[Start of section]

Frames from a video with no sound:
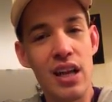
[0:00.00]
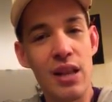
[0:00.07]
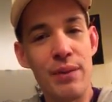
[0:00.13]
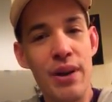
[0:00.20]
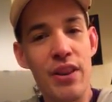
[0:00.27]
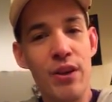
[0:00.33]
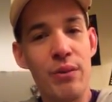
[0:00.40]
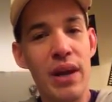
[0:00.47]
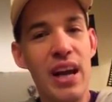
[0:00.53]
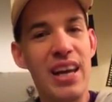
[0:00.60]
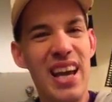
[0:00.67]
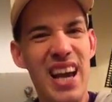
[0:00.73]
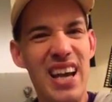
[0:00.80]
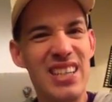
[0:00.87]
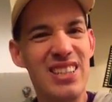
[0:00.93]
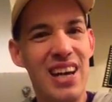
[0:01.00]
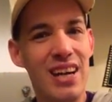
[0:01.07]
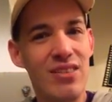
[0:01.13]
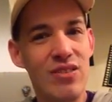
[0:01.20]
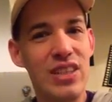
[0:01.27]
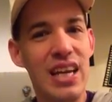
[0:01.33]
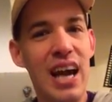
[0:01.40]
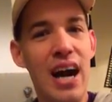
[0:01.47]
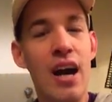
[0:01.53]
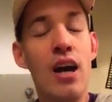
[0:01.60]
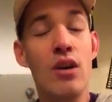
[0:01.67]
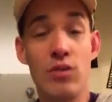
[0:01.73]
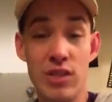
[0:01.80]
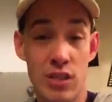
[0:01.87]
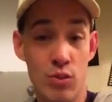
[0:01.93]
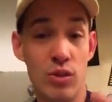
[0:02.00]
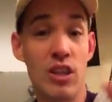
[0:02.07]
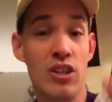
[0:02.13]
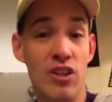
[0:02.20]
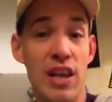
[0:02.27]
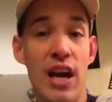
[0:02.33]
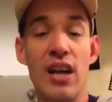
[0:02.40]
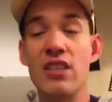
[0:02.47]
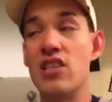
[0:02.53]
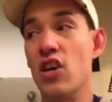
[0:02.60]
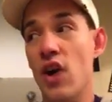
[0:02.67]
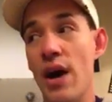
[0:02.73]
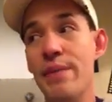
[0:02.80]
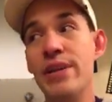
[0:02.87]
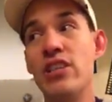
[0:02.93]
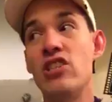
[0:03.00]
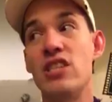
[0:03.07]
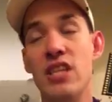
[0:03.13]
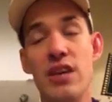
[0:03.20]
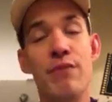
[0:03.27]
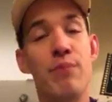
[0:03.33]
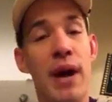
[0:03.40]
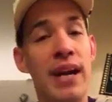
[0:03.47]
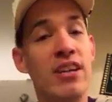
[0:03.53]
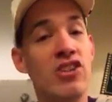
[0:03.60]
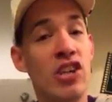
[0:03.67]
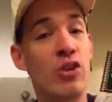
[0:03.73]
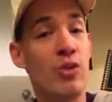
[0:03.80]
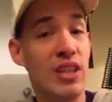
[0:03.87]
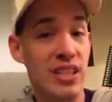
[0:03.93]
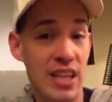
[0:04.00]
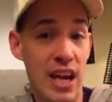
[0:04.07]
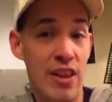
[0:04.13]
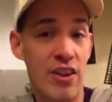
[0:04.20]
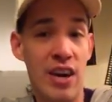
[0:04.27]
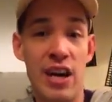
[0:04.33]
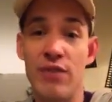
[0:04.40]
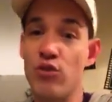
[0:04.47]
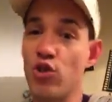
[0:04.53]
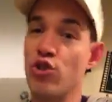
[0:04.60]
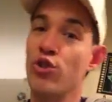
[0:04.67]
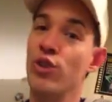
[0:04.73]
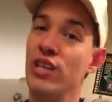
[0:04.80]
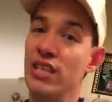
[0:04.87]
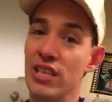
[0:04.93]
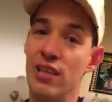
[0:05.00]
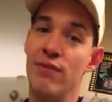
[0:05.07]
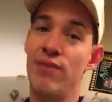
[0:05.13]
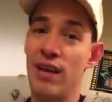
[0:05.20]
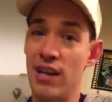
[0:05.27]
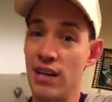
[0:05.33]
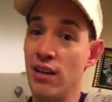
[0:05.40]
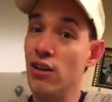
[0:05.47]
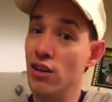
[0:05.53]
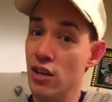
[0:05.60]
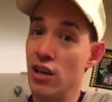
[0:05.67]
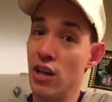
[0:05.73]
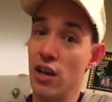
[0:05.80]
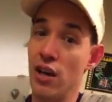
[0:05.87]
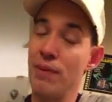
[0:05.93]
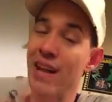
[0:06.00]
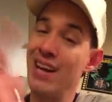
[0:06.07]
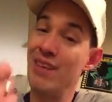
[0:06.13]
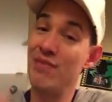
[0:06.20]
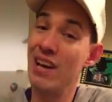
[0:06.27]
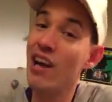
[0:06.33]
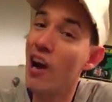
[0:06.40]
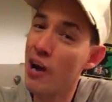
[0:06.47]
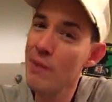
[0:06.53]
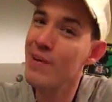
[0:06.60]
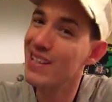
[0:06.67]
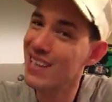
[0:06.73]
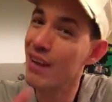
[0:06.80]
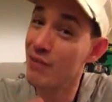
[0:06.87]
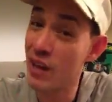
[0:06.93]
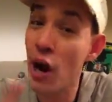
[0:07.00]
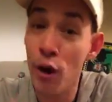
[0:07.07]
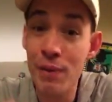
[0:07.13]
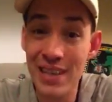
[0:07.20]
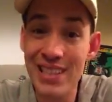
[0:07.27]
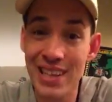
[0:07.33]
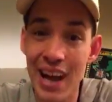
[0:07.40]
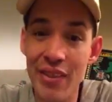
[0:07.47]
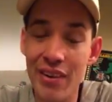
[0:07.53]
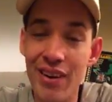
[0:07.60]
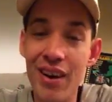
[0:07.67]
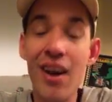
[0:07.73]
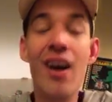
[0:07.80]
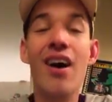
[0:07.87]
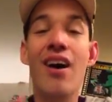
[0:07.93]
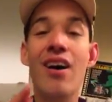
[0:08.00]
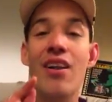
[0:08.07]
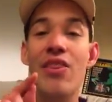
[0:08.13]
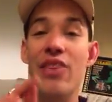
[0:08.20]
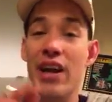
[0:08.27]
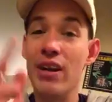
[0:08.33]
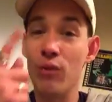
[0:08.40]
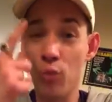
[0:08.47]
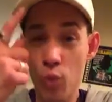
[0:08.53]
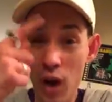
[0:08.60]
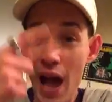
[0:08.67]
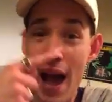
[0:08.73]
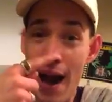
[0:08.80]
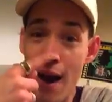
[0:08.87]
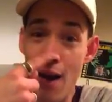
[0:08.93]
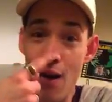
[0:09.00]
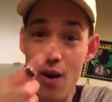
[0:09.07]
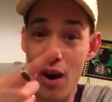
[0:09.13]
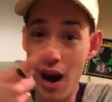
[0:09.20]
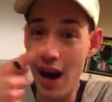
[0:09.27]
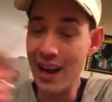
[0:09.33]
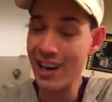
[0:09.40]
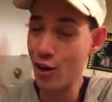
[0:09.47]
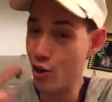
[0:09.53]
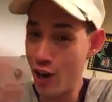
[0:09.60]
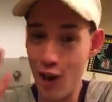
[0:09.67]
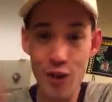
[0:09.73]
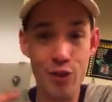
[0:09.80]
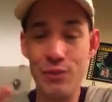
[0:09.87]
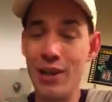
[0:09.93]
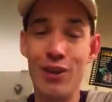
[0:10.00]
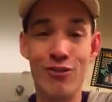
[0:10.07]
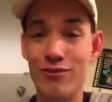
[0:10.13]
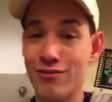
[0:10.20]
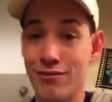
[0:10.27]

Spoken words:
them out and they'll be yeah, I do. Yeah. So we're gonna do that. So I'm gonna see if Brad and Jen are really together and if George Clooney did in fact hook it up. And if they are back together, then wow, color me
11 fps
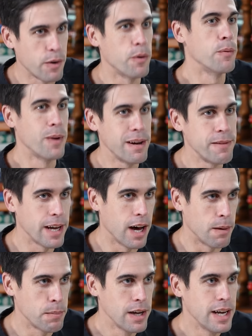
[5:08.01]
or revving
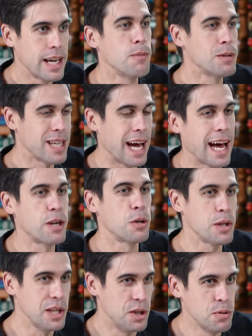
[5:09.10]
up, he was
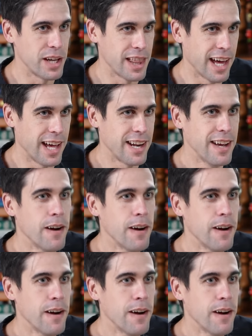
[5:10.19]
actually doing that.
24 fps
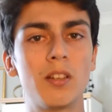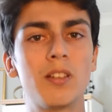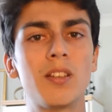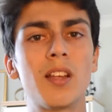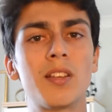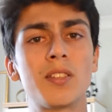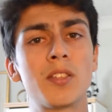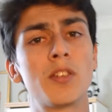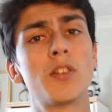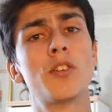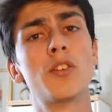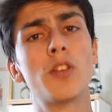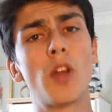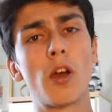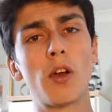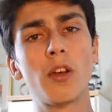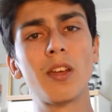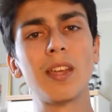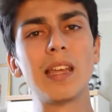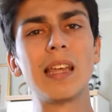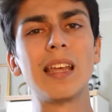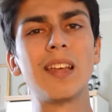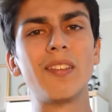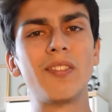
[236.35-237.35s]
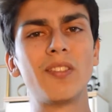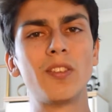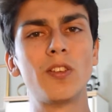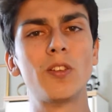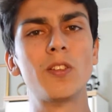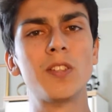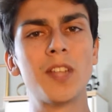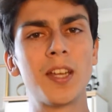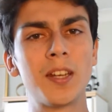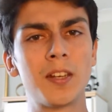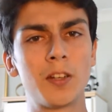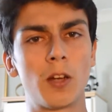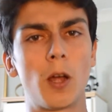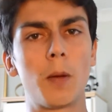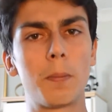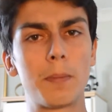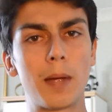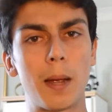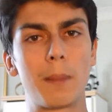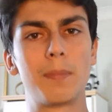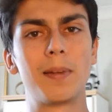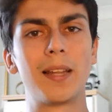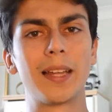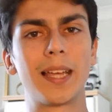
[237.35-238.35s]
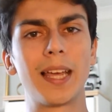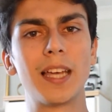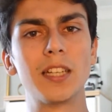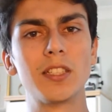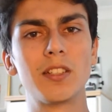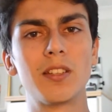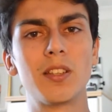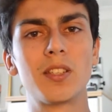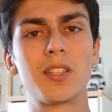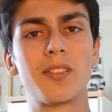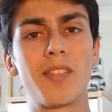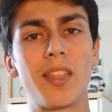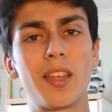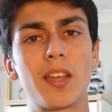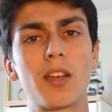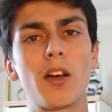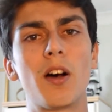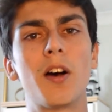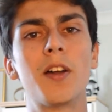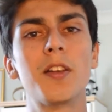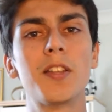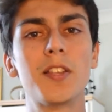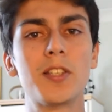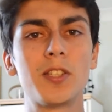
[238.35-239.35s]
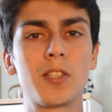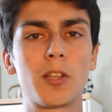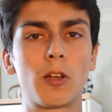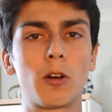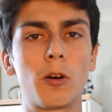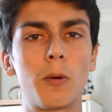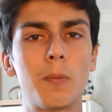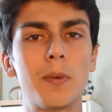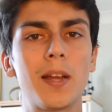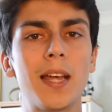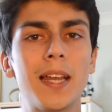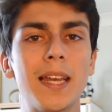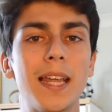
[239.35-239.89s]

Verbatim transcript: doesn't know if you did an open application, so they can't discriminate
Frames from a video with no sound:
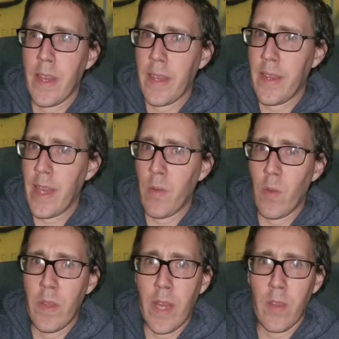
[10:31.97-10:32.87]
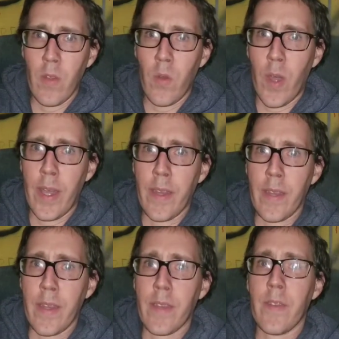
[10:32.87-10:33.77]
they will not go
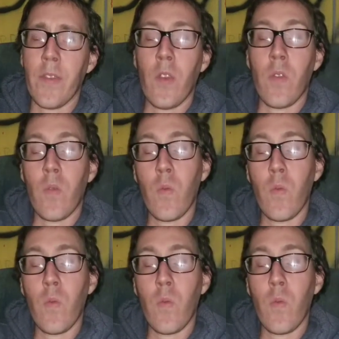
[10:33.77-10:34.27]
quietly. So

[End of section]

### The task
Please repeat all of the entries above word for word, but drop any pictures.

### Solution
Frames from a video with no sound:
[0:00.00]
[0:00.07]
[0:00.13]
[0:00.20]
[0:00.27]
[0:00.33]
[0:00.40]
[0:00.47]
[0:00.53]
[0:00.60]
[0:00.67]
[0:00.73]
[0:00.80]
[0:00.87]
[0:00.93]
[0:01.00]
[0:01.07]
[0:01.13]
[0:01.20]
[0:01.27]
[0:01.33]
[0:01.40]
[0:01.47]
[0:01.53]
[0:01.60]
[0:01.67]
[0:01.73]
[0:01.80]
[0:01.87]
[0:01.93]
[0:02.00]
[0:02.07]
[0:02.13]
[0:02.20]
[0:02.27]
[0:02.33]
[0:02.40]
[0:02.47]
[0:02.53]
[0:02.60]
[0:02.67]
[0:02.73]
[0:02.80]
[0:02.87]
[0:02.93]
[0:03.00]
[0:03.07]
[0:03.13]
[0:03.20]
[0:03.27]
[0:03.33]
[0:03.40]
[0:03.47]
[0:03.53]
[0:03.60]
[0:03.67]
[0:03.73]
[0:03.80]
[0:03.87]
[0:03.93]
[0:04.00]
[0:04.07]
[0:04.13]
[0:04.20]
[0:04.27]
[0:04.33]
[0:04.40]
[0:04.47]
[0:04.53]
[0:04.60]
[0:04.67]
[0:04.73]
[0:04.80]
[0:04.87]
[0:04.93]
[0:05.00]
[0:05.07]
[0:05.13]
[0:05.20]
[0:05.27]
[0:05.33]
[0:05.40]
[0:05.47]
[0:05.53]
[0:05.60]
[0:05.67]
[0:05.73]
[0:05.80]
[0:05.87]
[0:05.93]
[0:06.00]
[0:06.07]
[0:06.13]
[0:06.20]
[0:06.27]
[0:06.33]
[0:06.40]
[0:06.47]
[0:06.53]
[0:06.60]
[0:06.67]
[0:06.73]
[0:06.80]
[0:06.87]
[0:06.93]
[0:07.00]
[0:07.07]
[0:07.13]
[0:07.20]
[0:07.27]
[0:07.33]
[0:07.40]
[0:07.47]
[0:07.53]
[0:07.60]
[0:07.67]
[0:07.73]
[0:07.80]
[0:07.87]
[0:07.93]
[0:08.00]
[0:08.07]
[0:08.13]
[0:08.20]
[0:08.27]
[0:08.33]
[0:08.40]
[0:08.47]
[0:08.53]
[0:08.60]
[0:08.67]
[0:08.73]
[0:08.80]
[0:08.87]
[0:08.93]
[0:09.00]
[0:09.07]
[0:09.13]
[0:09.20]
[0:09.27]
[0:09.33]
[0:09.40]
[0:09.47]
[0:09.53]
[0:09.60]
[0:09.67]
[0:09.73]
[0:09.80]
[0:09.87]
[0:09.93]
[0:10.00]
[0:10.07]
[0:10.13]
[0:10.20]
[0:10.27]

Spoken words:
them out and they'll be yeah, I do. Yeah. So we're gonna do that. So I'm gonna see if Brad and Jen are really together and if George Clooney did in fact hook it up. And if they are back together, then wow, color me
11 fps
[5:08.01]
or revving
[5:09.10]
up, he was
[5:10.19]
actually doing that.
24 fps
[236.35-237.35s]
[237.35-238.35s]
[238.35-239.35s]
[239.35-239.89s]

Verbatim transcript: doesn't know if you did an open application, so they can't discriminate
Frames from a video with no sound:
[10:31.97-10:32.87]
[10:32.87-10:33.77]
they will not go
[10:33.77-10:34.27]
quietly. So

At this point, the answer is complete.